Buying a REO or foreclosure in Clayton

What's an REO?

REO means Real Estate Owned. These are properties which have been foreclosed upon and are currently possessed by the bank or mortgage company. This differs from a property up for foreclosure auction. If you buy a property during a foreclosure sale, you must pay at least the loan balance plus any interest and other fees accrued during the foreclosure process. You must also be prepared to pay with cash in hand. Finally, you'll receive the property entirely as is. That possibly will comprise prevailing liens and even current occupants that may require removal.

A REO, conversely, is a more tidy and attractive transaction. The REO property was unable to find a buyer during foreclosure auction. The lender now owns it. The lender will attend to the elimination of tax liens, evict occupants if needed and generally arrange for the issuance of a title insurance policy to the buyer at closing. Take notice that REOs may be exempt from typical disclosure requirements. For example, in California, banks are exempt from giving a Transfer Disclosure Statement, a document that typically requires sellers to disclose any defects they are aware of.

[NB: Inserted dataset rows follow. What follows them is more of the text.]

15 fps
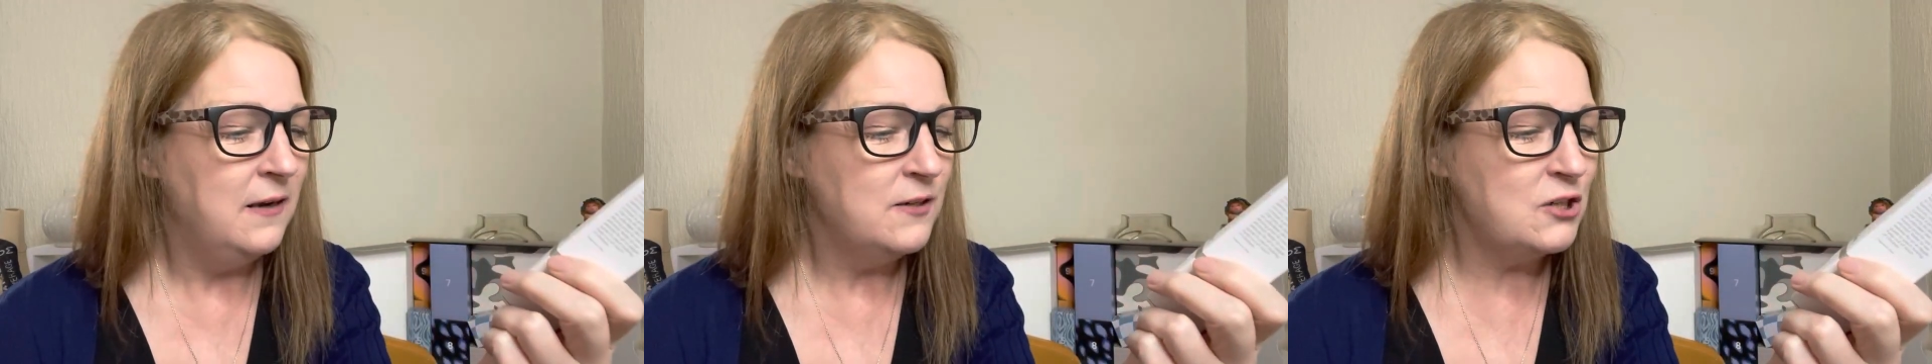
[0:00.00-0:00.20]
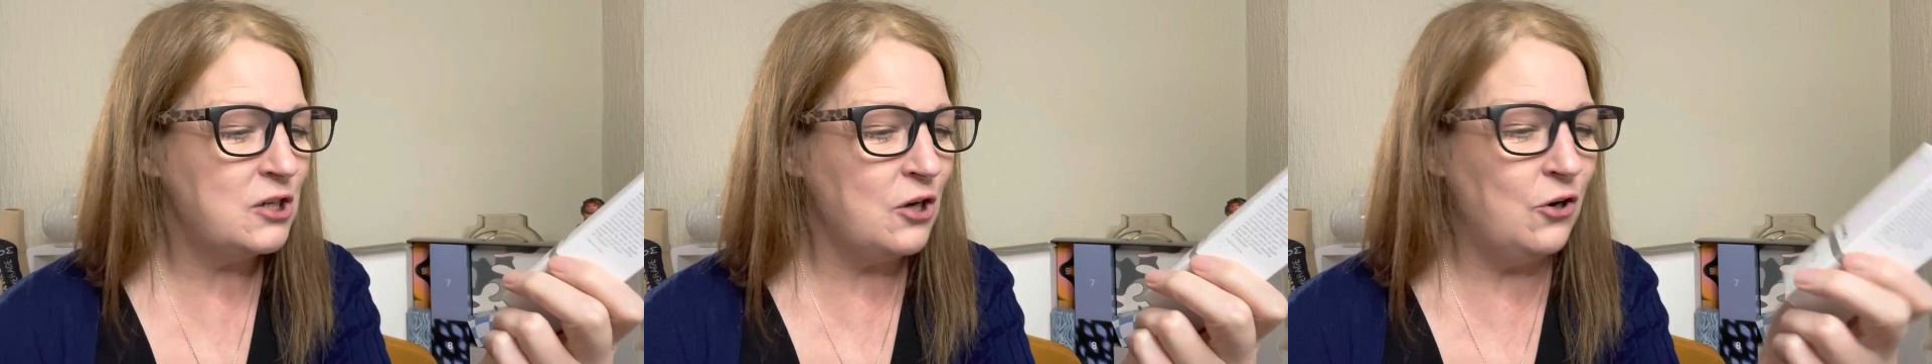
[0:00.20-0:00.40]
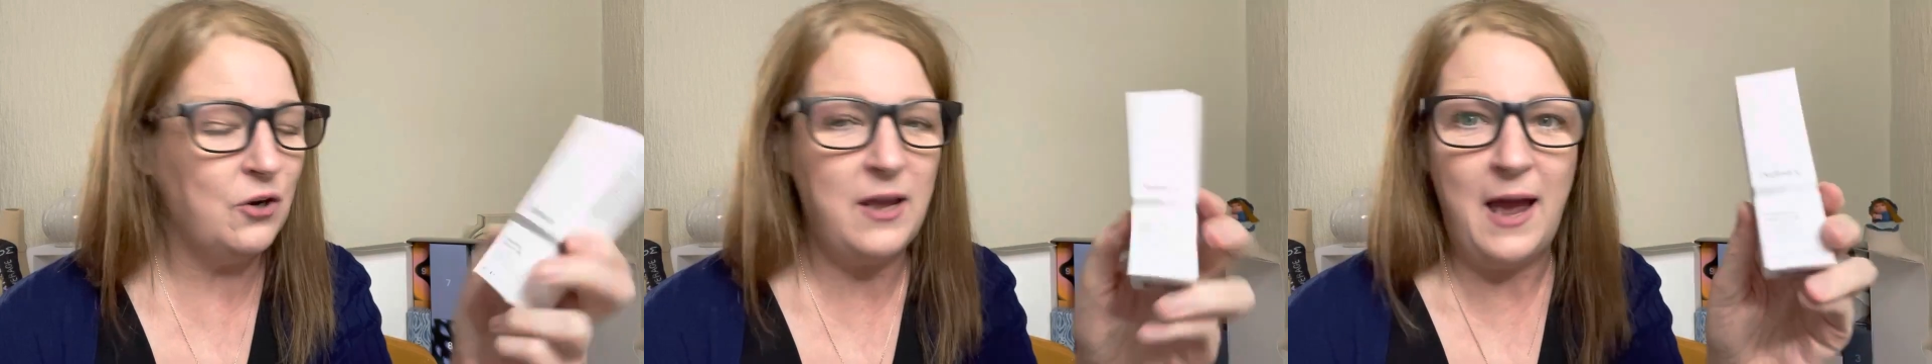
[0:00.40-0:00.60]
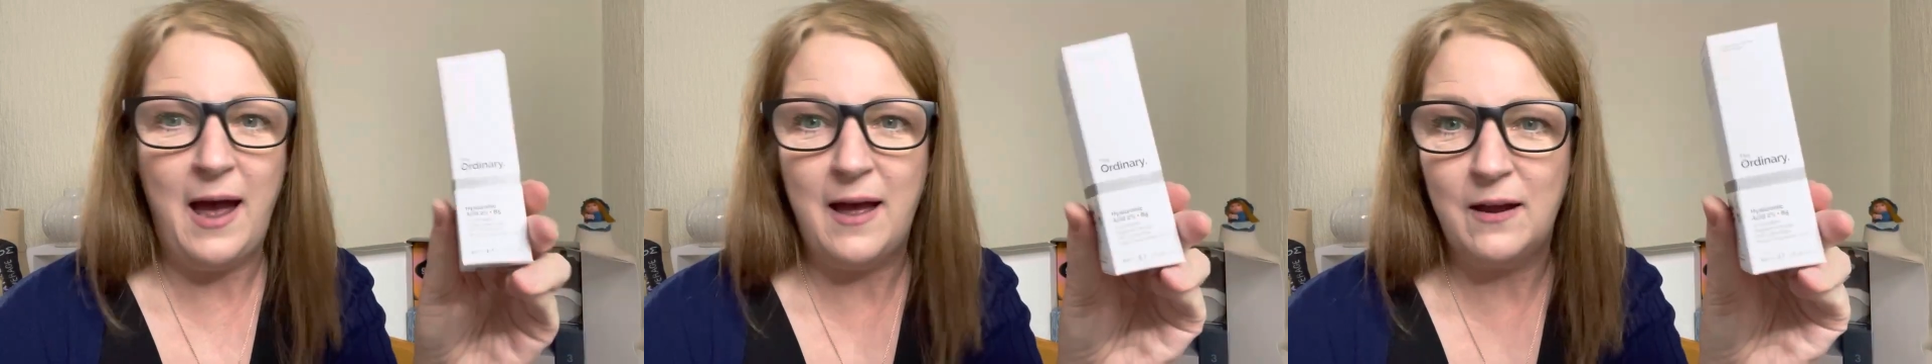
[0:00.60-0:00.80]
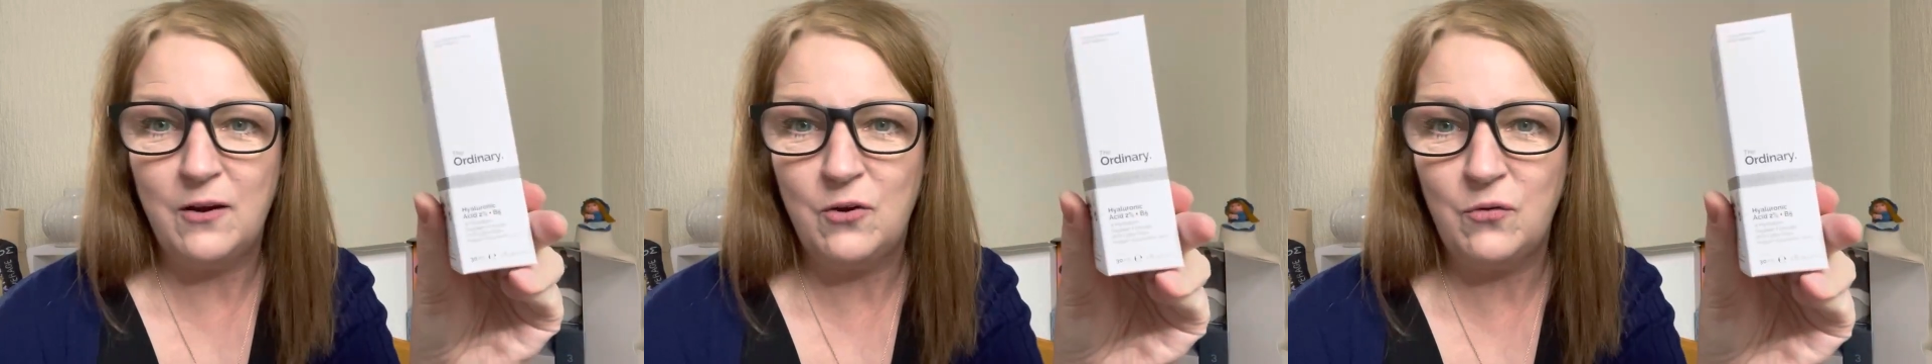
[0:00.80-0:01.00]
So,
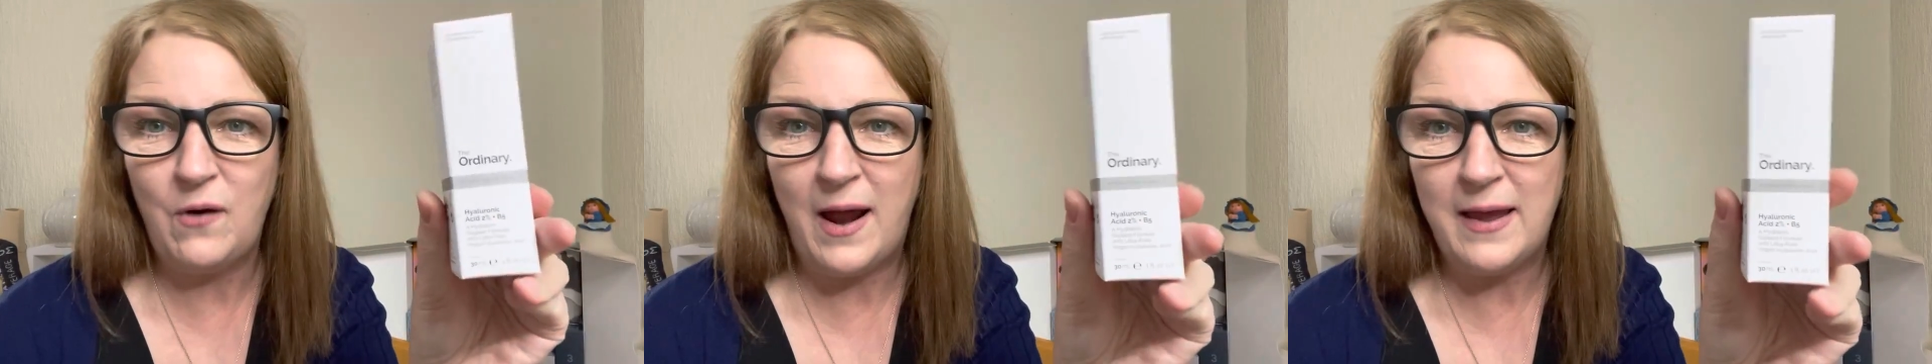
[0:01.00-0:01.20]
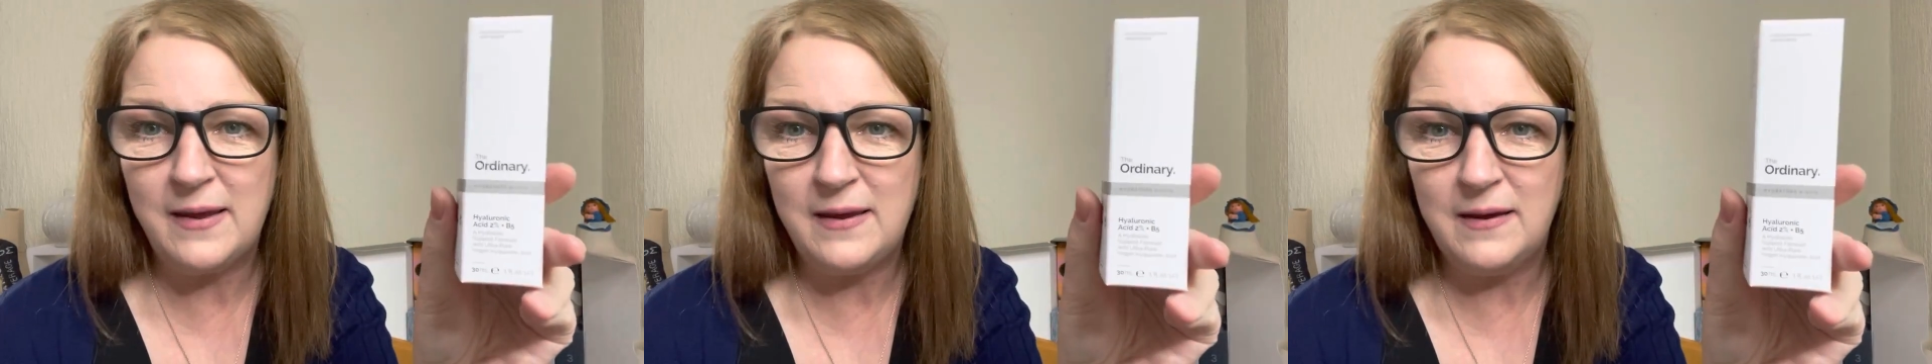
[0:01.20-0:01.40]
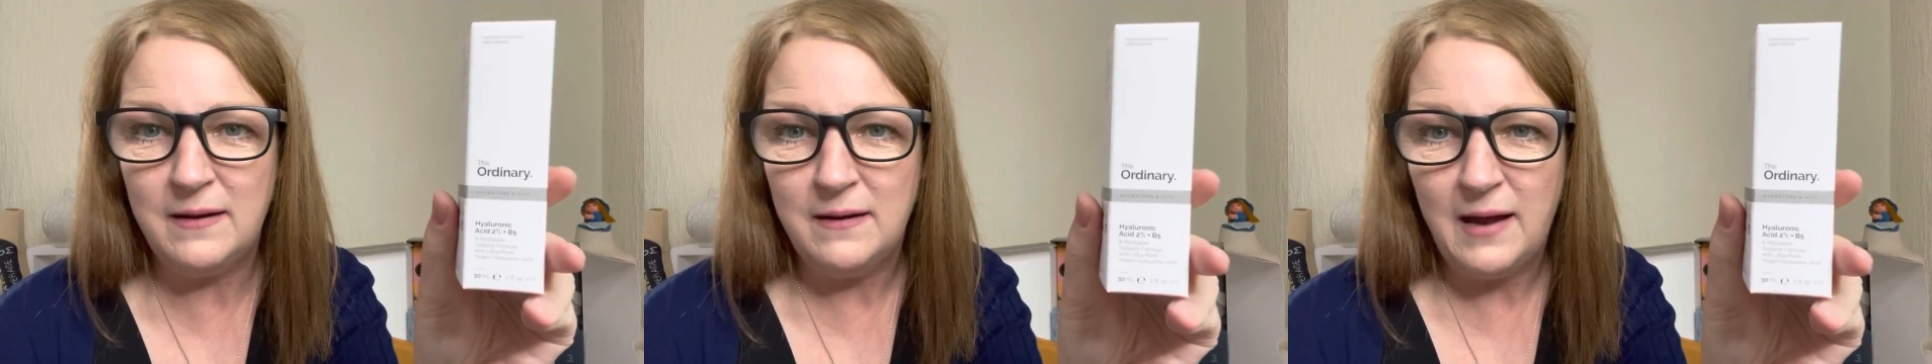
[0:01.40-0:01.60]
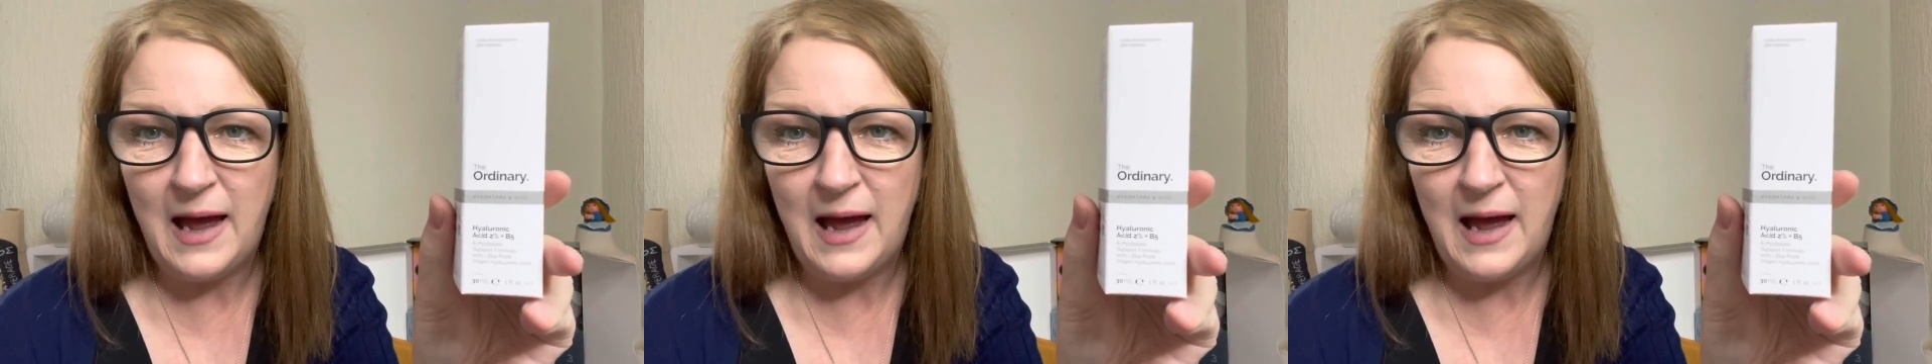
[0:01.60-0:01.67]
yeah, great.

Is an REO in Clayton a bargain?

It's commonly though that any REO must be a good deal and an chance for easy money. This just isn't true. You have to be very careful about buying a REO if your intent is make a profit. While it's true that the bank is typically anxious to sell it fast, they are also strongly motivated to get as much as they can for it. When considering the value of a REO, you need to look closely at comparable sales in the neighborhood and be sure to take into account the time and cost of any repairs or remodeling needed to prepare the house for resale. It is possible to find REOs with money-making potential, and many people do very well buying foreclosures. However there are also many REO's that are not good buys and may lose money.

All set to make an offer?

Most banks have a REO department that you'll work with in buying a REO property from them. Commonly the REO department will use a listing agent to get their REO properties listed on the local MLS. Before making your offer, you'll want to contact either the listing agent or REO department at the bank and learn as much as you can about what they know concerning the condition of the property and what their process is for accepting offers. Since banks most commonly sell REO properties "as is", you'll want to be sure and include an inspection contingency in your offer that gives you time to check for hidden damage and retract the offer if you find it.

As with making any offer on real estate, you'll make your offer more attractive if you can include documentation of your ability to pay, such as a pre-approval letter from a lender. Once you've made your offer, you can expect the bank to respond with a counter offer. From there it will be your decision whether to accept their counter, or offer a counter to the counter offer. Understand, you'll be working with a process that probably involves several people at the bank, and they don't work evenings or weekends. It's typical for the process of offers and counter offers to take days or even weeks.